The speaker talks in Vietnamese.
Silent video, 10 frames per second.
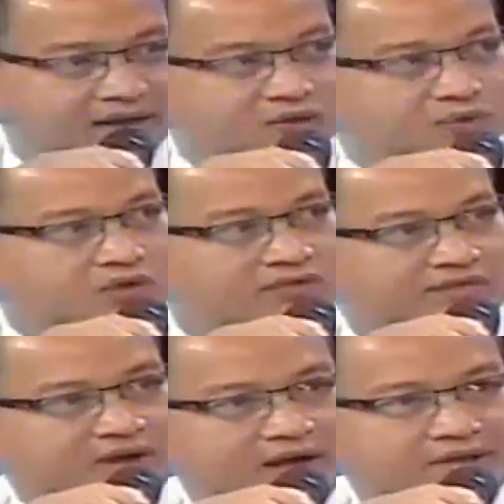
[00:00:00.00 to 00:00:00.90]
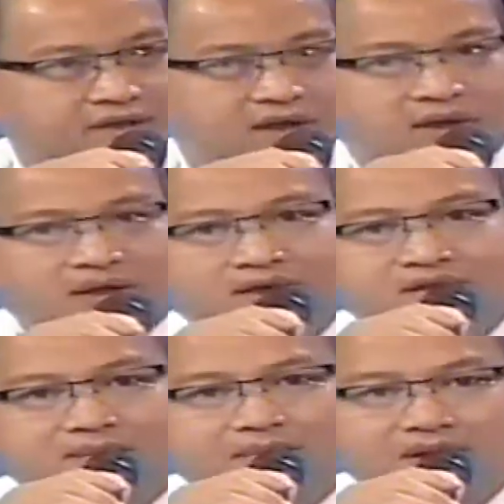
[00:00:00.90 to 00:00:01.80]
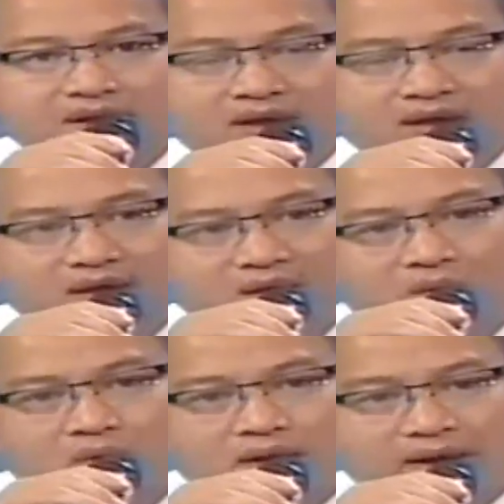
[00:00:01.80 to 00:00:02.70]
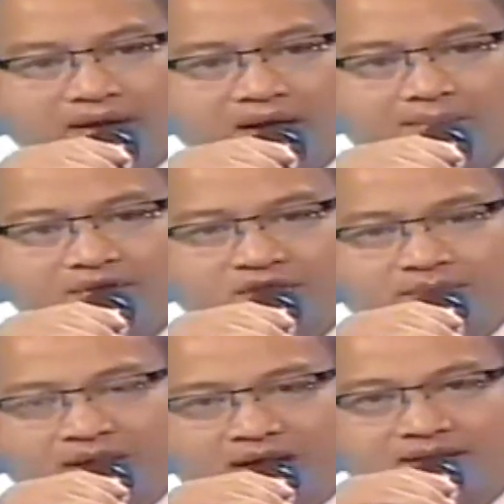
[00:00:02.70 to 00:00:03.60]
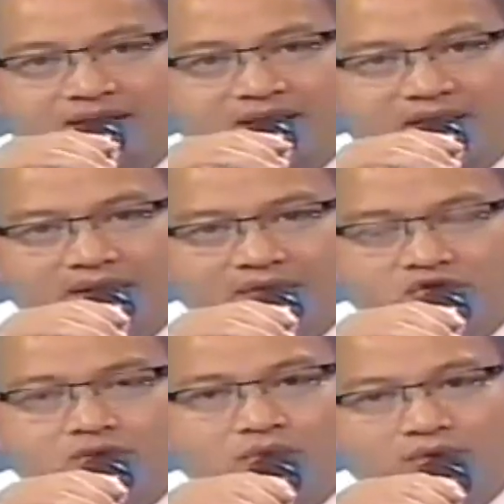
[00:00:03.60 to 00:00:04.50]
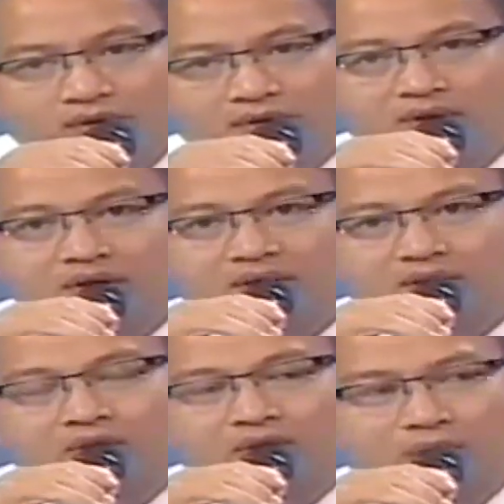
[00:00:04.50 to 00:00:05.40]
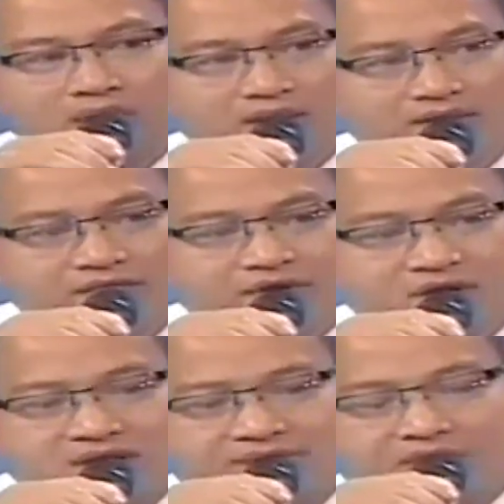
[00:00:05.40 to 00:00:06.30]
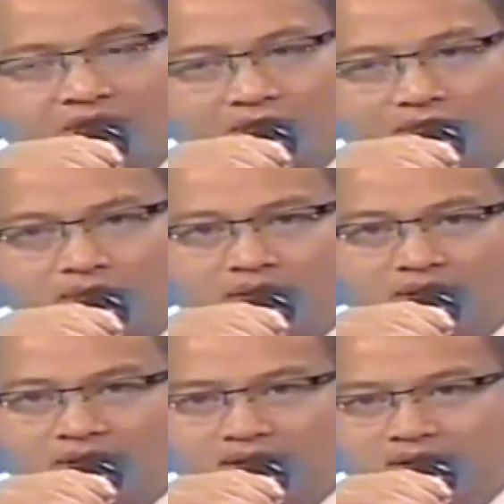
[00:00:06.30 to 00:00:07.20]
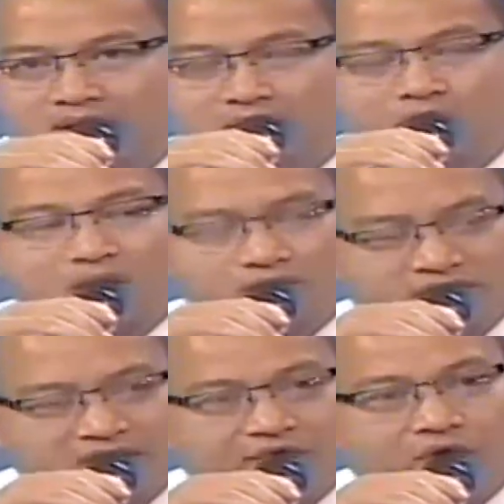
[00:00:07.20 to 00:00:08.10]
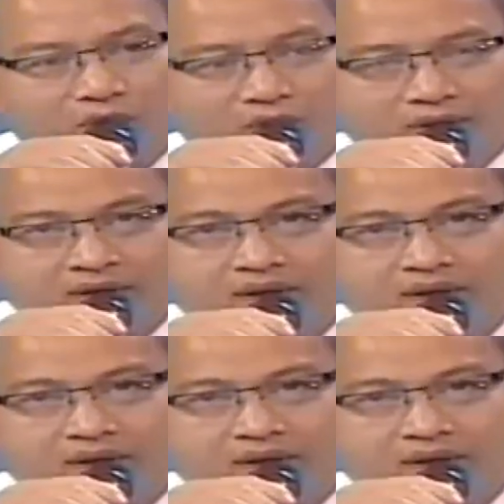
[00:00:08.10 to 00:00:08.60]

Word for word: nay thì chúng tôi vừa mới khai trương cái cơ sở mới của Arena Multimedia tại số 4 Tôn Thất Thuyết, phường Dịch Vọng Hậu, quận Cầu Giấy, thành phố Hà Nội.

+--

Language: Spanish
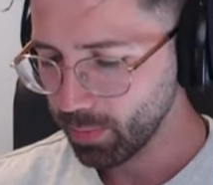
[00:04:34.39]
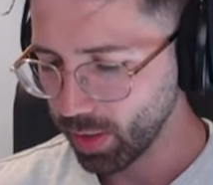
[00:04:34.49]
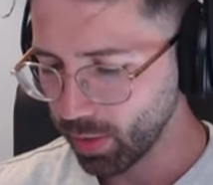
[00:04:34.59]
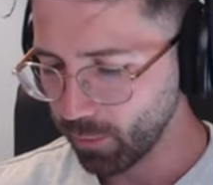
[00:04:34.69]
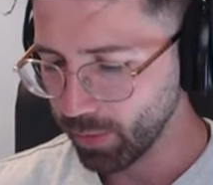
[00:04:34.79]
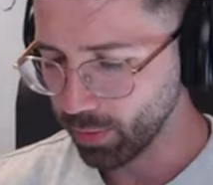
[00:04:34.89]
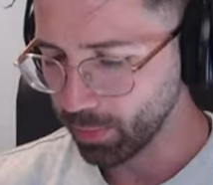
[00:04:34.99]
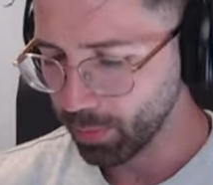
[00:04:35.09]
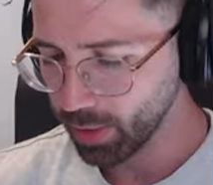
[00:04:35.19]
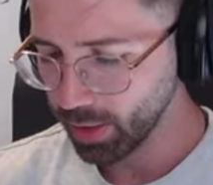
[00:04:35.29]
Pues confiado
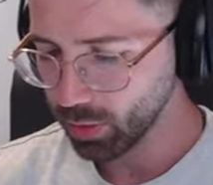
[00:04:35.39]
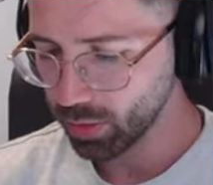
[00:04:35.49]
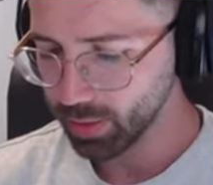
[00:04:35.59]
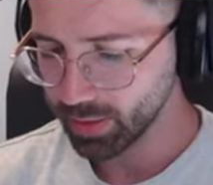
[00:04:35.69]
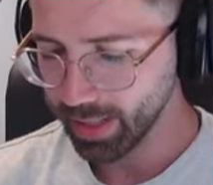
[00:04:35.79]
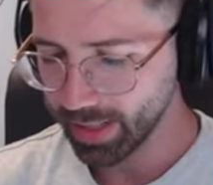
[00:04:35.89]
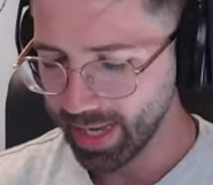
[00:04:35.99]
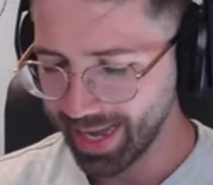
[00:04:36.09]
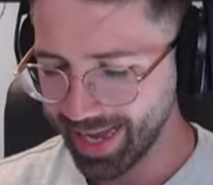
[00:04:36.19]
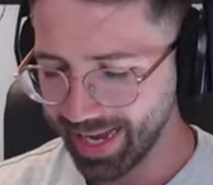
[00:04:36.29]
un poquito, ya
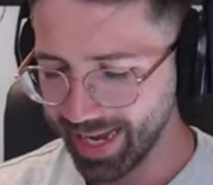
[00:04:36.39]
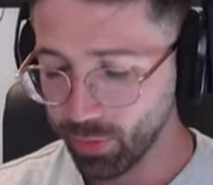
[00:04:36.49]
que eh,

+--

#### Exercise:
Using the records above, print exactly the run of lines that starts with the line with "[00:00:02.70 to 00:00:03.60]" and goes on through the line with "[00:00:08.10 to 00:00:08.60]", pictures excluded.

#### Solved exercise:
[00:00:02.70 to 00:00:03.60]
[00:00:03.60 to 00:00:04.50]
[00:00:04.50 to 00:00:05.40]
[00:00:05.40 to 00:00:06.30]
[00:00:06.30 to 00:00:07.20]
[00:00:07.20 to 00:00:08.10]
[00:00:08.10 to 00:00:08.60]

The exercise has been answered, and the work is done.